> WHAT THE TASK REQUIRES
Copy out the full listing exactly, omitting any picture it contains.

START DATASET ENTRIES

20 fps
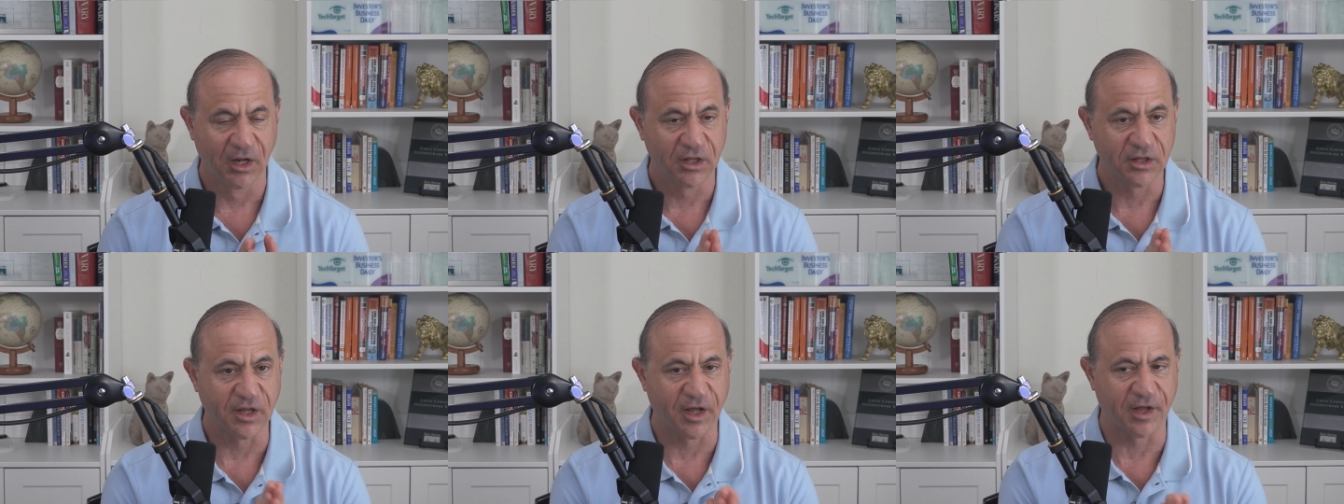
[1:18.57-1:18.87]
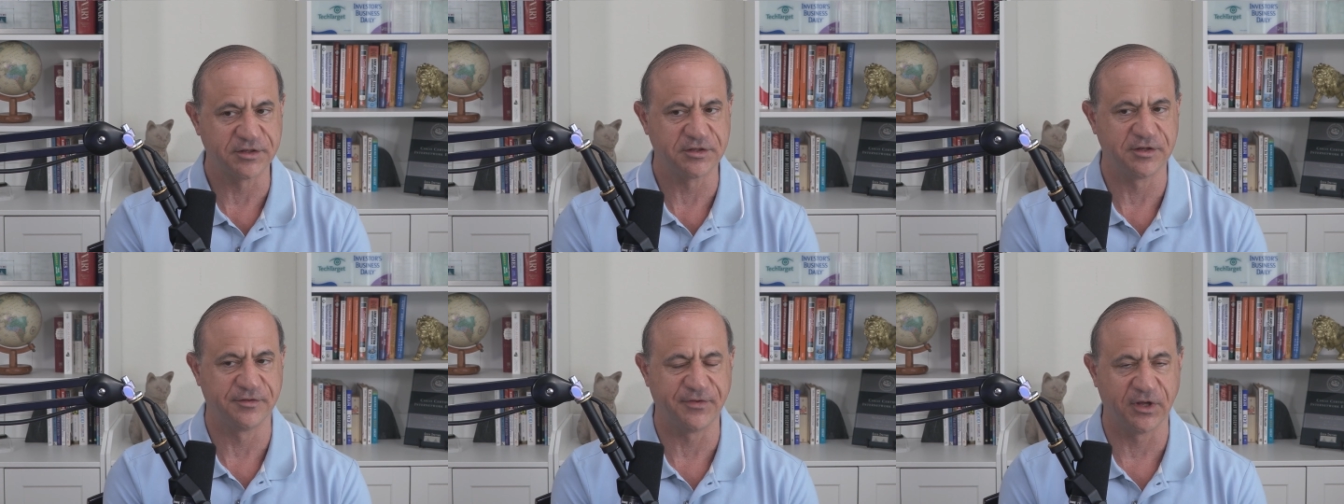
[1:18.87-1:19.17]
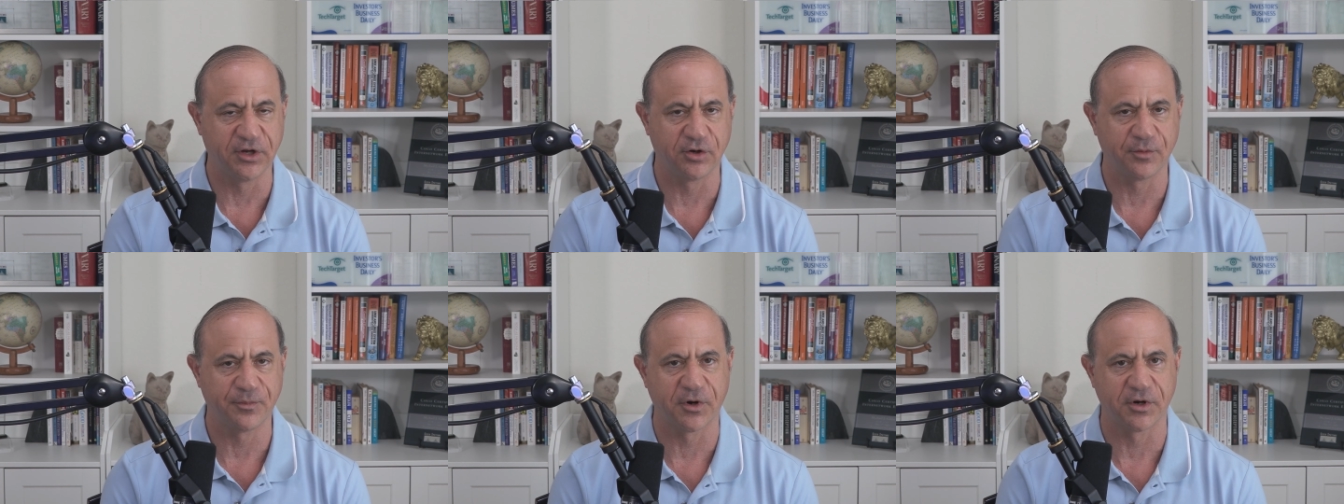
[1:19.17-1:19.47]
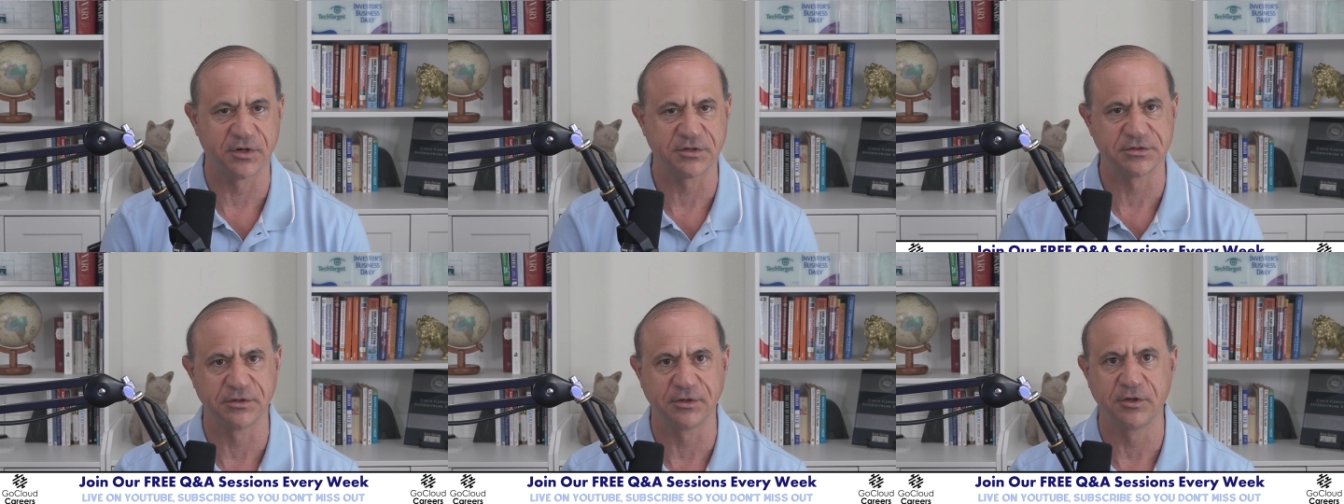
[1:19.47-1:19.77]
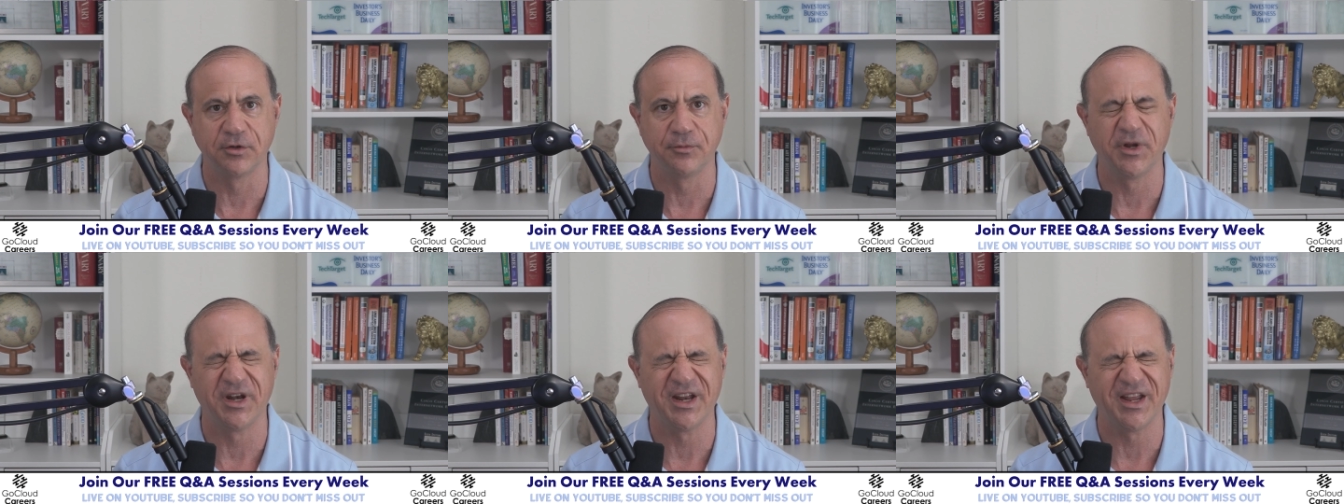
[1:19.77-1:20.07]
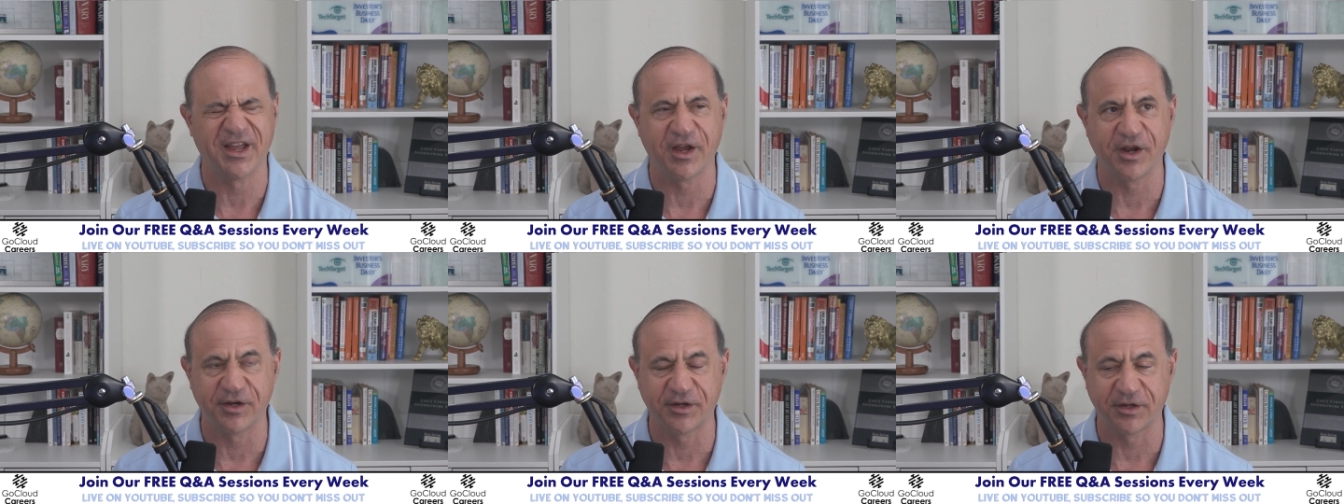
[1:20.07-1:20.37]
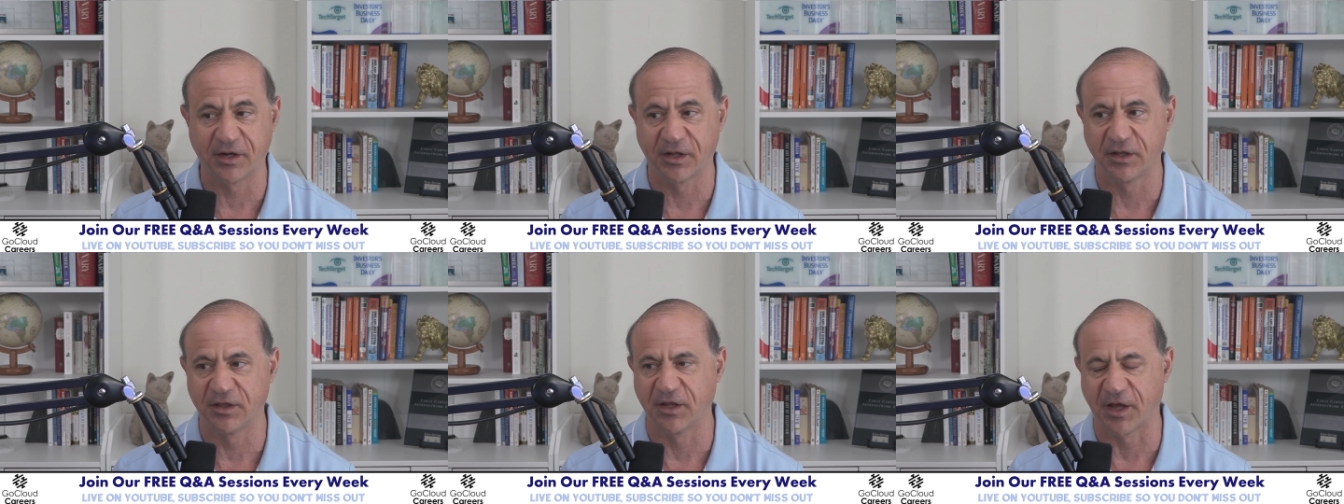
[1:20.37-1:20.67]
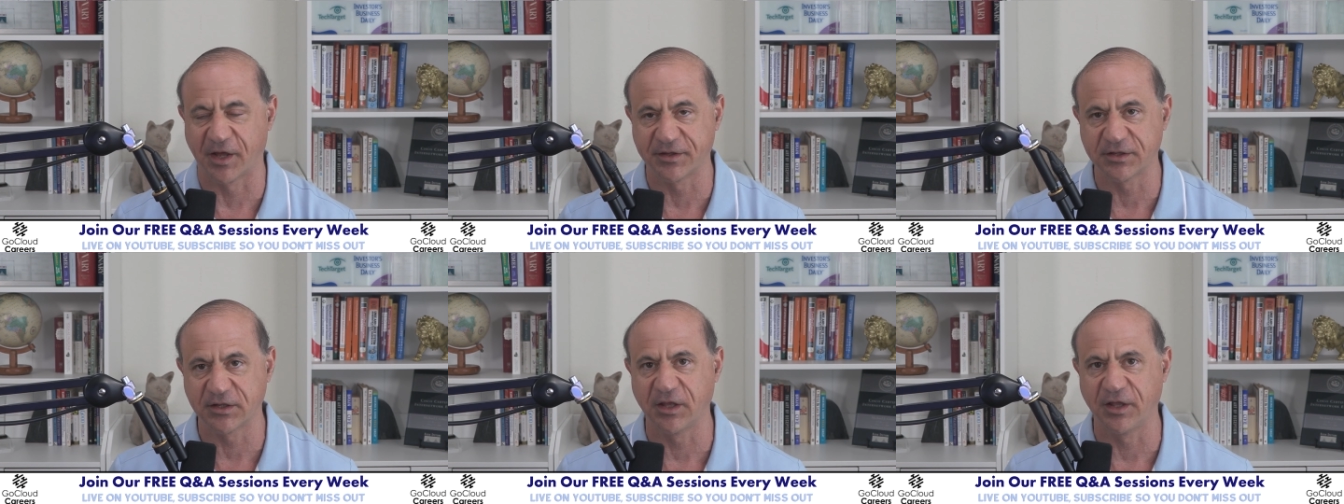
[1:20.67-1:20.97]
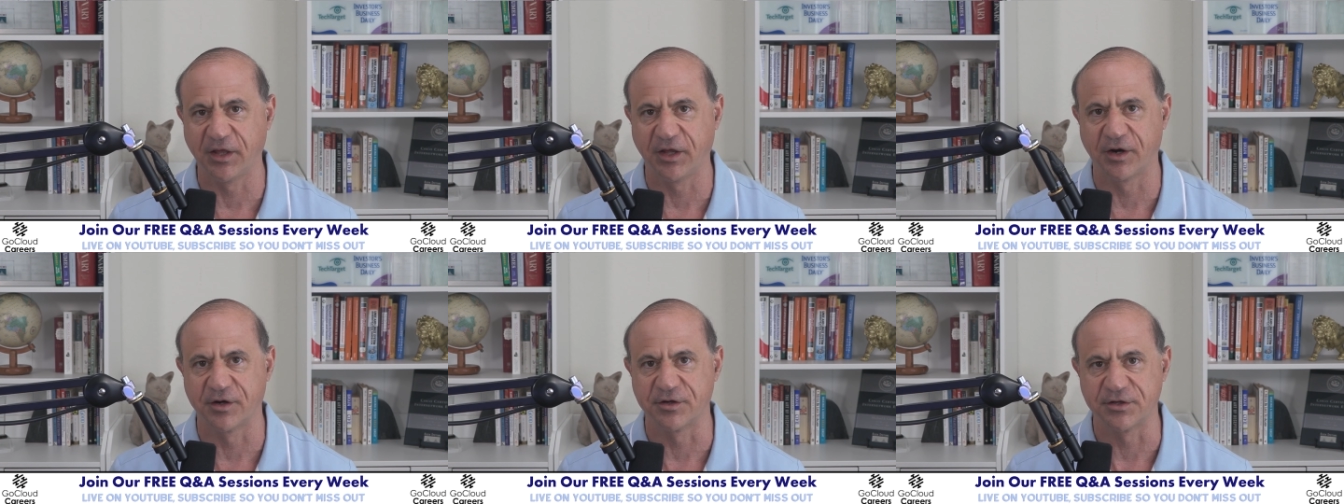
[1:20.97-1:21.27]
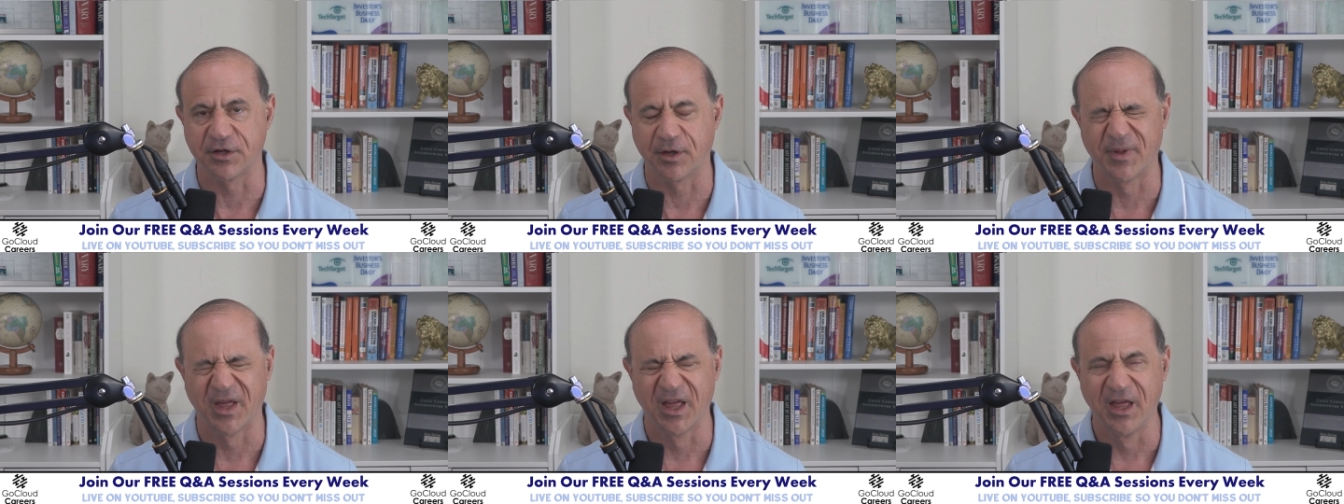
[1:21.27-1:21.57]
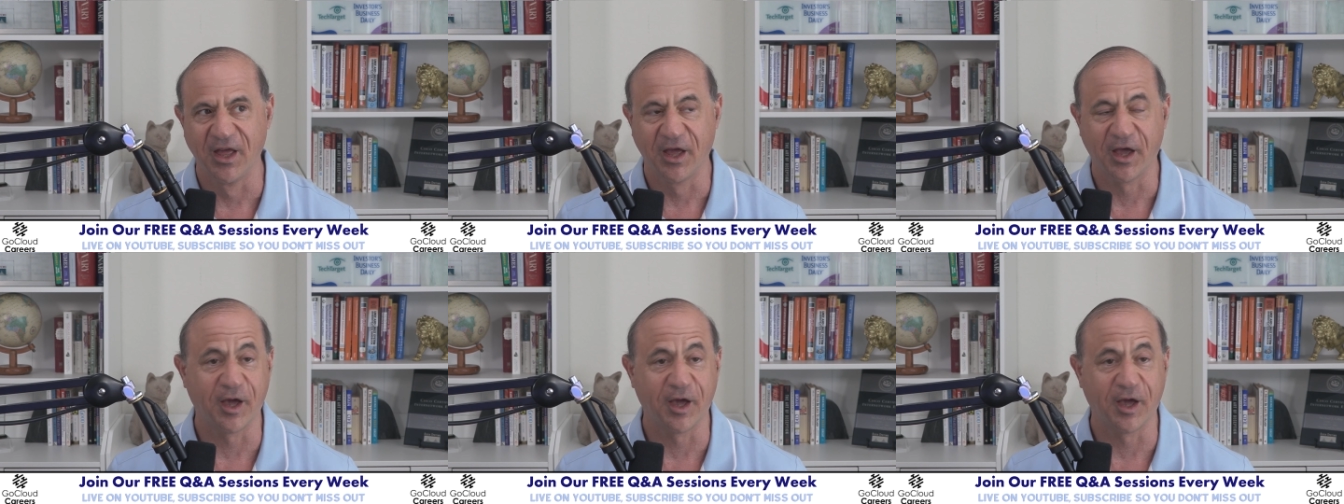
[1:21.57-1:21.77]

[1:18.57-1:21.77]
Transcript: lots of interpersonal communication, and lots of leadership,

END DATASET ENTRIES

> ANSWER TO THIS PROBLEM
20 fps
[1:18.57-1:18.87]
[1:18.87-1:19.17]
[1:19.17-1:19.47]
[1:19.47-1:19.77]
[1:19.77-1:20.07]
[1:20.07-1:20.37]
[1:20.37-1:20.67]
[1:20.67-1:20.97]
[1:20.97-1:21.27]
[1:21.27-1:21.57]
[1:21.57-1:21.77]

[1:18.57-1:21.77]
Transcript: lots of interpersonal communication, and lots of leadership,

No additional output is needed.